▸ Task requirements
The data is to be repeated exactly, with the images removed.

====== Supplied records

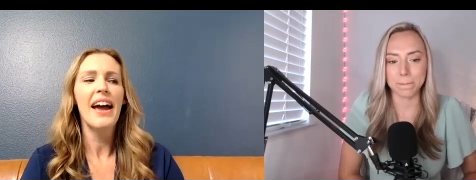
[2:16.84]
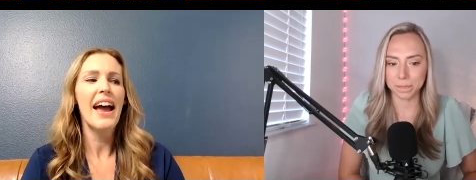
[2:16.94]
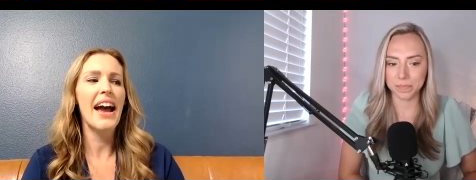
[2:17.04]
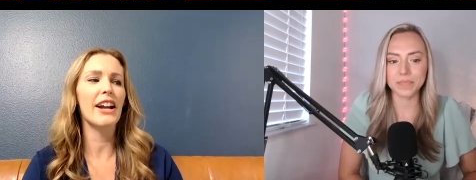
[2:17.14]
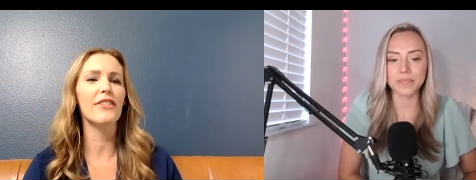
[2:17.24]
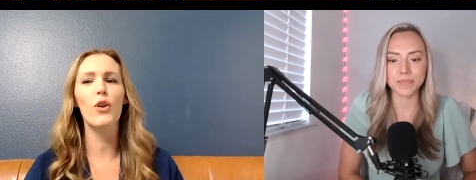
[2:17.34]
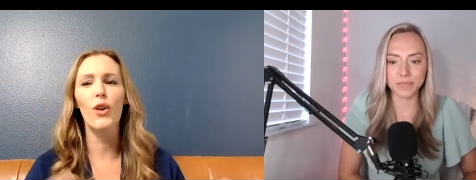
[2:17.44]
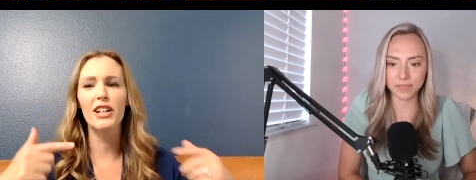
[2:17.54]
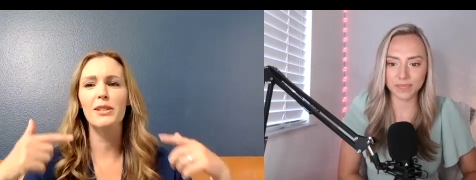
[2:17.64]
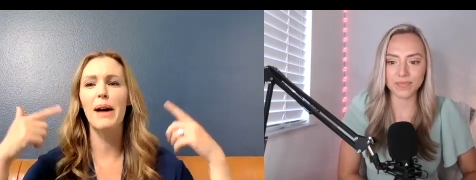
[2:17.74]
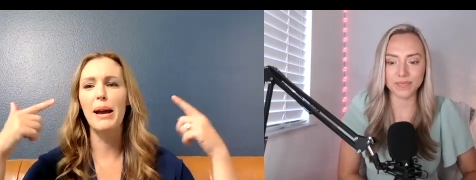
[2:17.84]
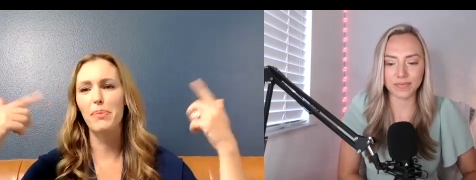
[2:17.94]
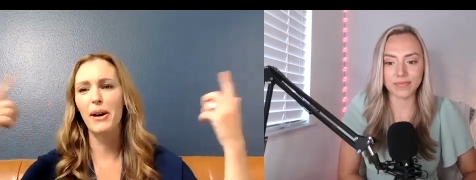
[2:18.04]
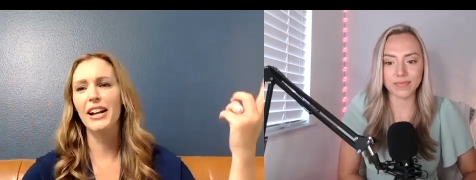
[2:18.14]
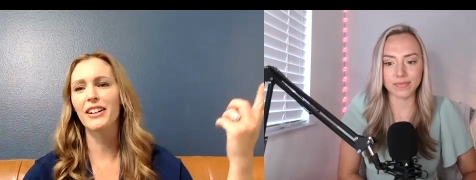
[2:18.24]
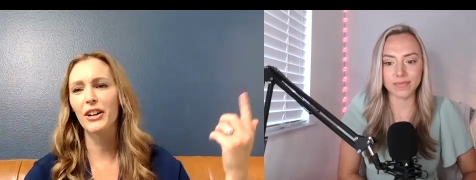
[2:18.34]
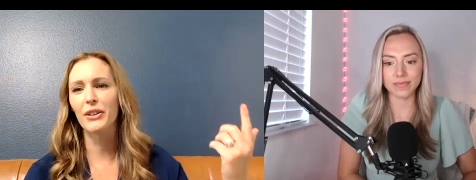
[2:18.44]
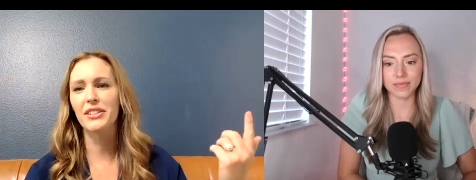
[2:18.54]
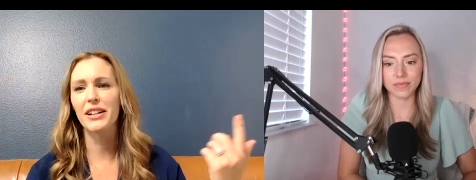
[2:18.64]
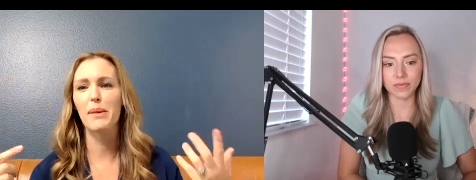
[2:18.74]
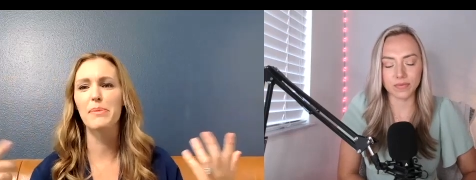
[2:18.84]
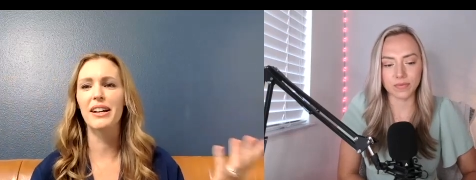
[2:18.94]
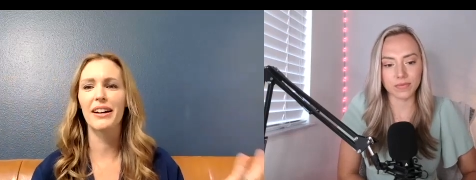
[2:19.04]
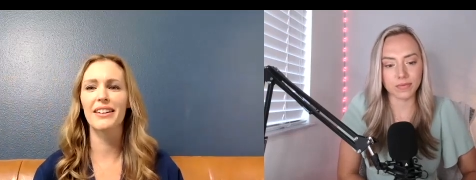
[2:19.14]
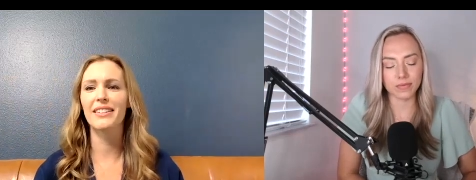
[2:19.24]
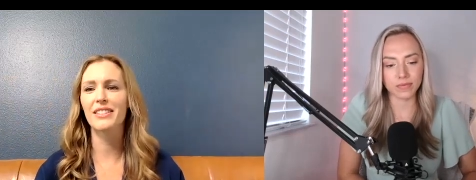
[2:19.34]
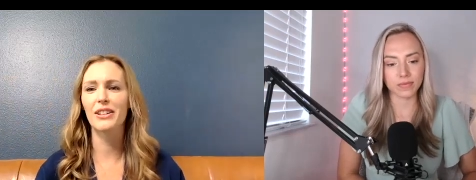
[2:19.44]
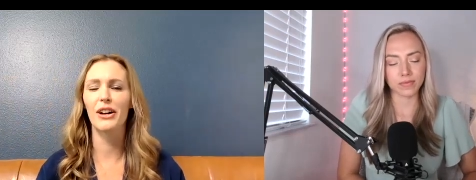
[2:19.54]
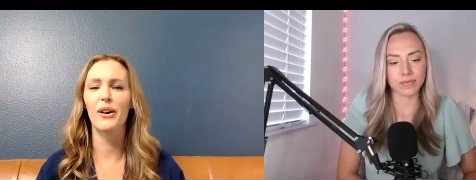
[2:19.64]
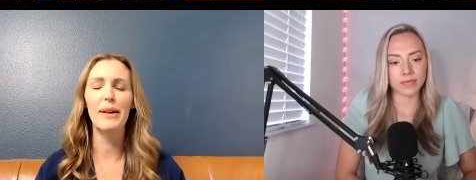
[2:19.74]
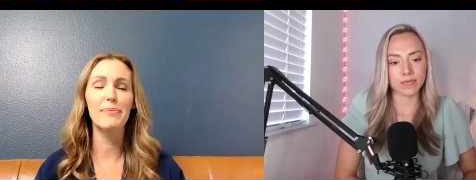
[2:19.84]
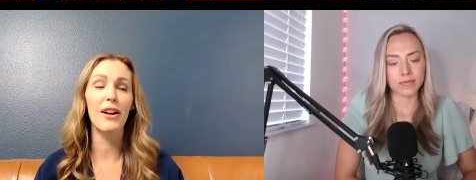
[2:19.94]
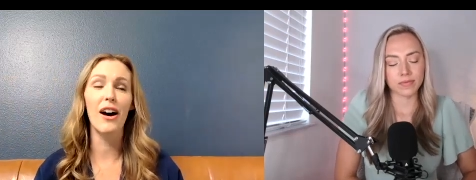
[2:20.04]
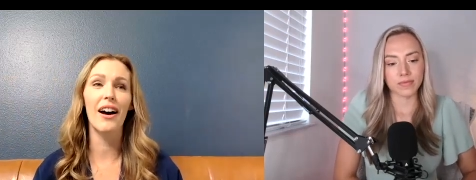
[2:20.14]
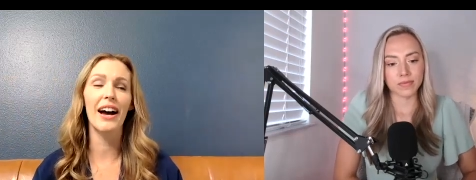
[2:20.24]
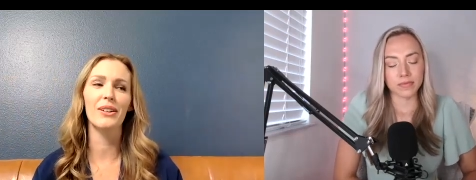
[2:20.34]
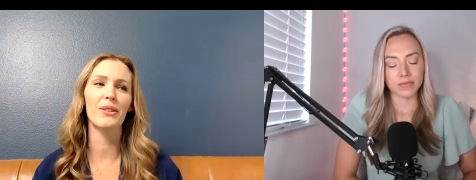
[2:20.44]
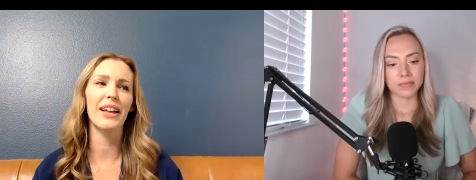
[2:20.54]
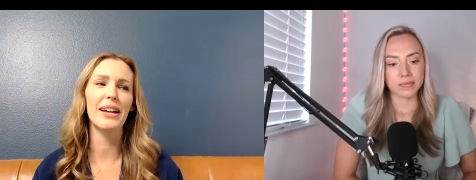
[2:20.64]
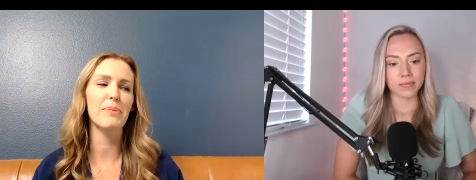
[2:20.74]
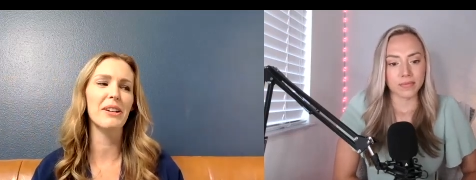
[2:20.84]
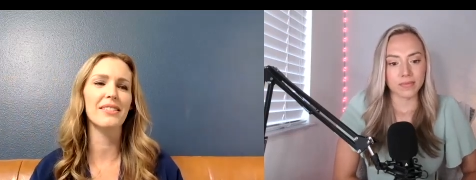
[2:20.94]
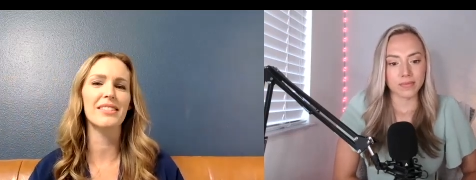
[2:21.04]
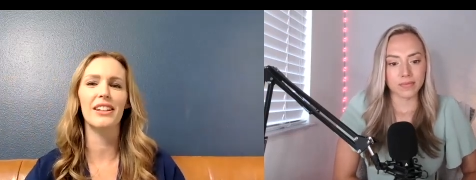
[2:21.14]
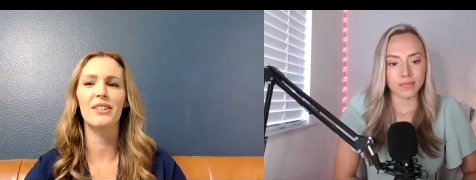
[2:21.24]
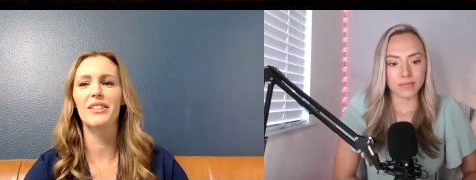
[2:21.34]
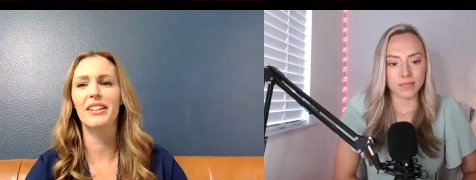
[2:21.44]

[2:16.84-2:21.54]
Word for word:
Speaker 1: And of course my brain goes there because, you know, I don't like being single.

============

▸ Solved exercise
[2:16.84]
[2:16.94]
[2:17.04]
[2:17.14]
[2:17.24]
[2:17.34]
[2:17.44]
[2:17.54]
[2:17.64]
[2:17.74]
[2:17.84]
[2:17.94]
[2:18.04]
[2:18.14]
[2:18.24]
[2:18.34]
[2:18.44]
[2:18.54]
[2:18.64]
[2:18.74]
[2:18.84]
[2:18.94]
[2:19.04]
[2:19.14]
[2:19.24]
[2:19.34]
[2:19.44]
[2:19.54]
[2:19.64]
[2:19.74]
[2:19.84]
[2:19.94]
[2:20.04]
[2:20.14]
[2:20.24]
[2:20.34]
[2:20.44]
[2:20.54]
[2:20.64]
[2:20.74]
[2:20.84]
[2:20.94]
[2:21.04]
[2:21.14]
[2:21.24]
[2:21.34]
[2:21.44]

[2:16.84-2:21.54]
Word for word:
Speaker 1: And of course my brain goes there because, you know, I don't like being single.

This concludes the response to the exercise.